"""

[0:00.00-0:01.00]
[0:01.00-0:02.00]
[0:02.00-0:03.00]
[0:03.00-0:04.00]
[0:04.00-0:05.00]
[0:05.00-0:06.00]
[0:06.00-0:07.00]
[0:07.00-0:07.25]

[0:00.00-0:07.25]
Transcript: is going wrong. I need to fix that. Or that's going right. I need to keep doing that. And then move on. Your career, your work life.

"""
"""

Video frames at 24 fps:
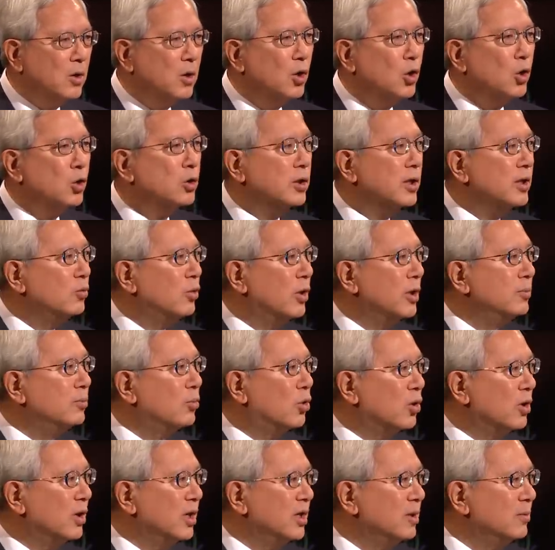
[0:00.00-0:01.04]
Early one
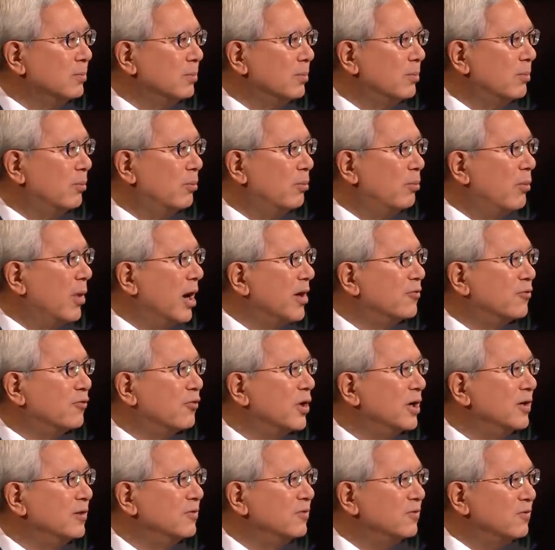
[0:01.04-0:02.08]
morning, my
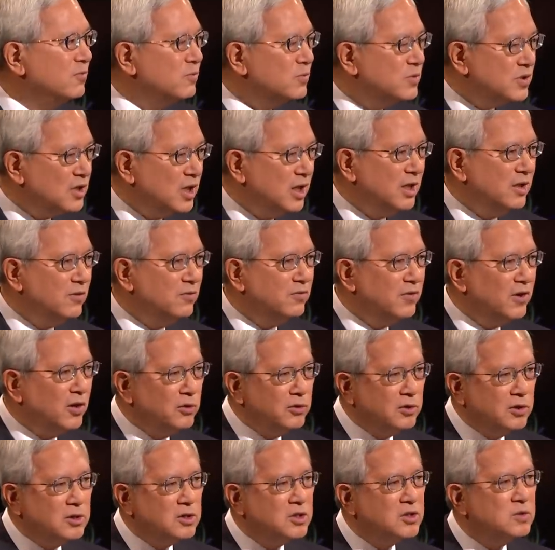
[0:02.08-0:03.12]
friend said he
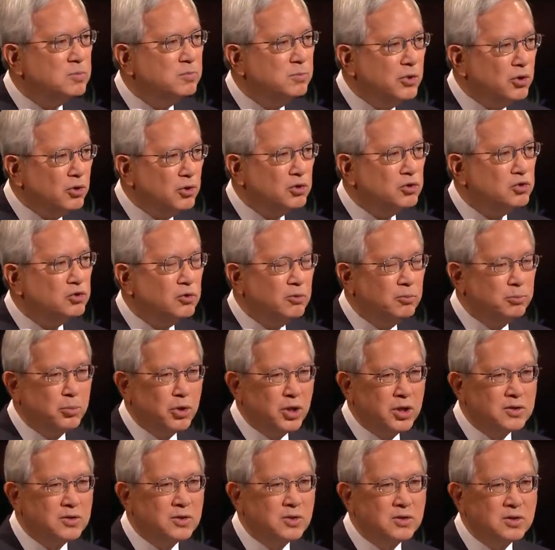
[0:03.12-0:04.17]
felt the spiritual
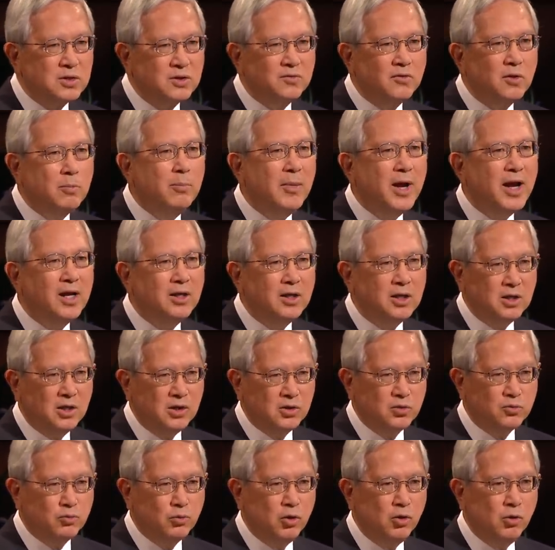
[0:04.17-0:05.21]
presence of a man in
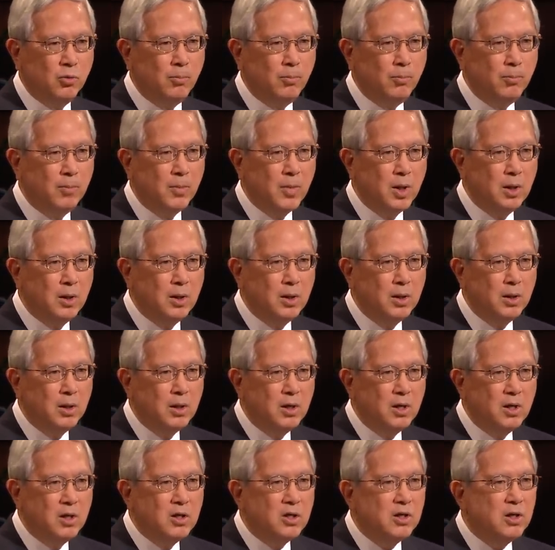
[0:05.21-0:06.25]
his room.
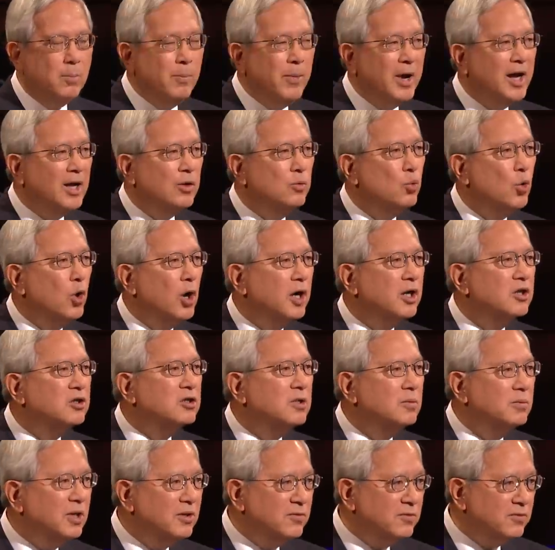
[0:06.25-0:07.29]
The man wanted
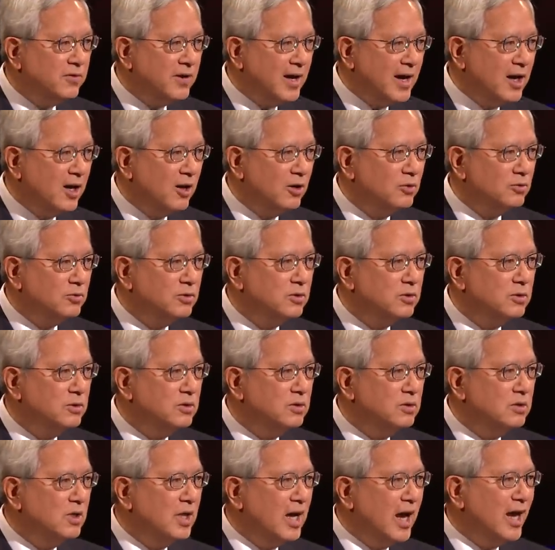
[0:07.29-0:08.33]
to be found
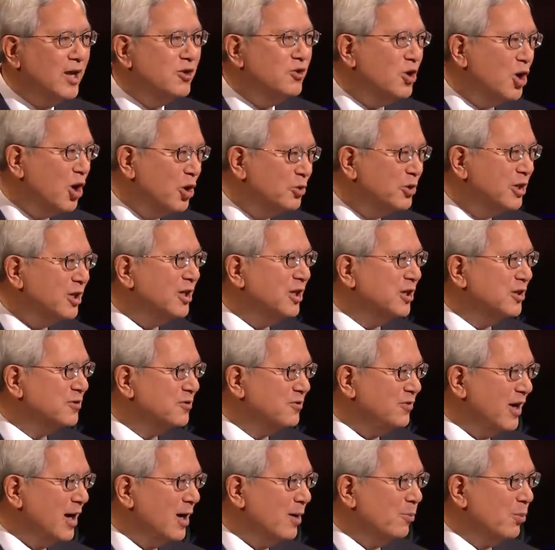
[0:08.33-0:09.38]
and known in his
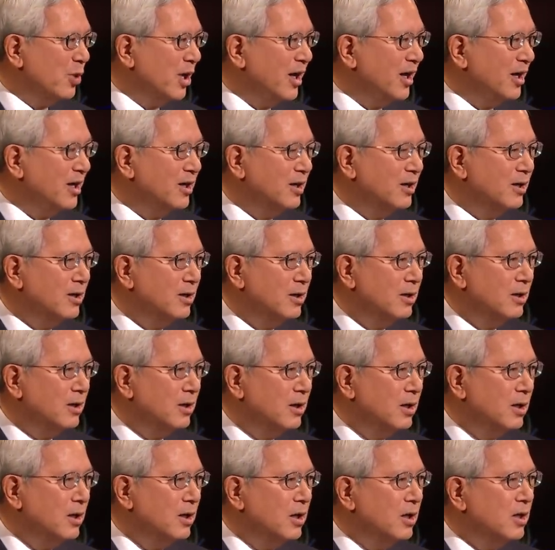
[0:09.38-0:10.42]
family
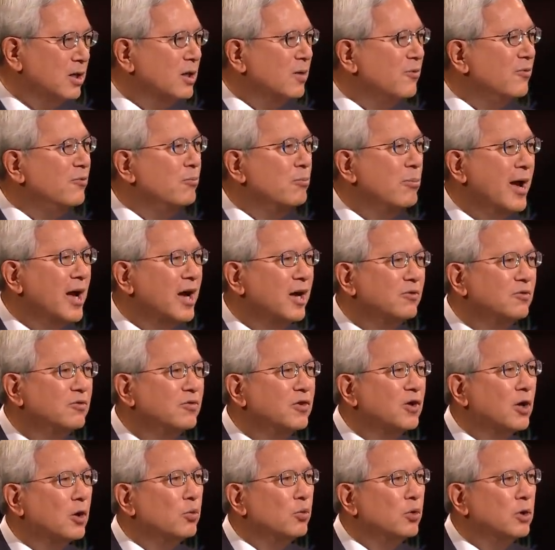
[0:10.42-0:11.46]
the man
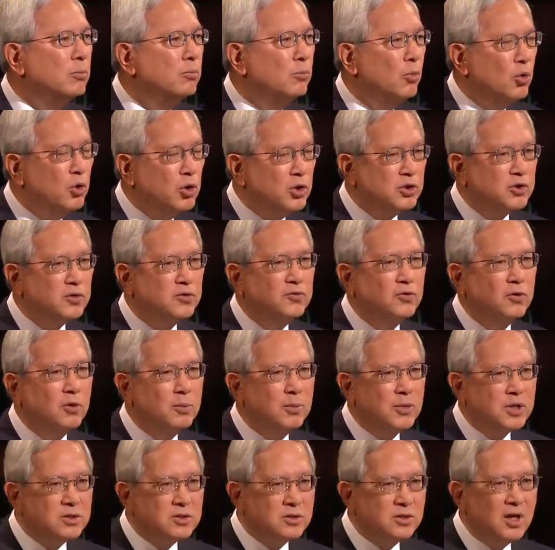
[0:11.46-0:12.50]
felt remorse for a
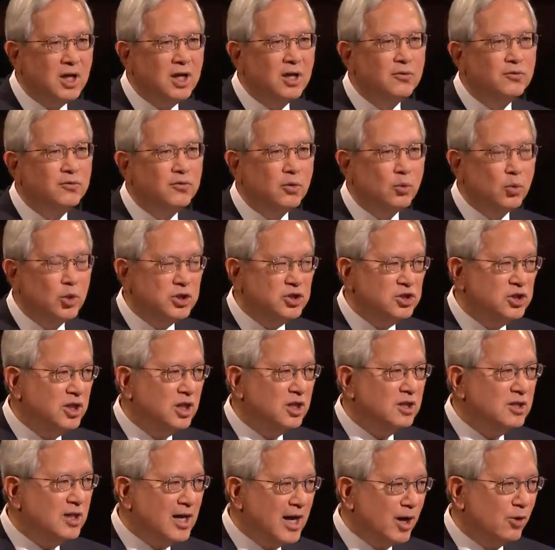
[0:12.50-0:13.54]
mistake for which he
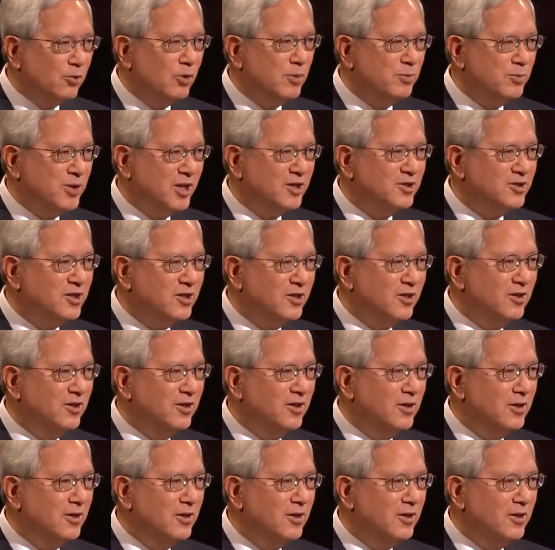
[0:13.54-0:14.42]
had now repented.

"""

In the entries above, the lines between the one holding "[0:00.00-0:01.00]" and the one holding "Transcript: is going", inclusive, are to be printed exactly as written, and those alone.

### [Result of this task]
[0:00.00-0:01.00]
[0:01.00-0:02.00]
[0:02.00-0:03.00]
[0:03.00-0:04.00]
[0:04.00-0:05.00]
[0:05.00-0:06.00]
[0:06.00-0:07.00]
[0:07.00-0:07.25]

[0:00.00-0:07.25]
Transcript: is going wrong. I need to fix that. Or that's going right. I need to keep doing that. And then move on. Your career, your work life.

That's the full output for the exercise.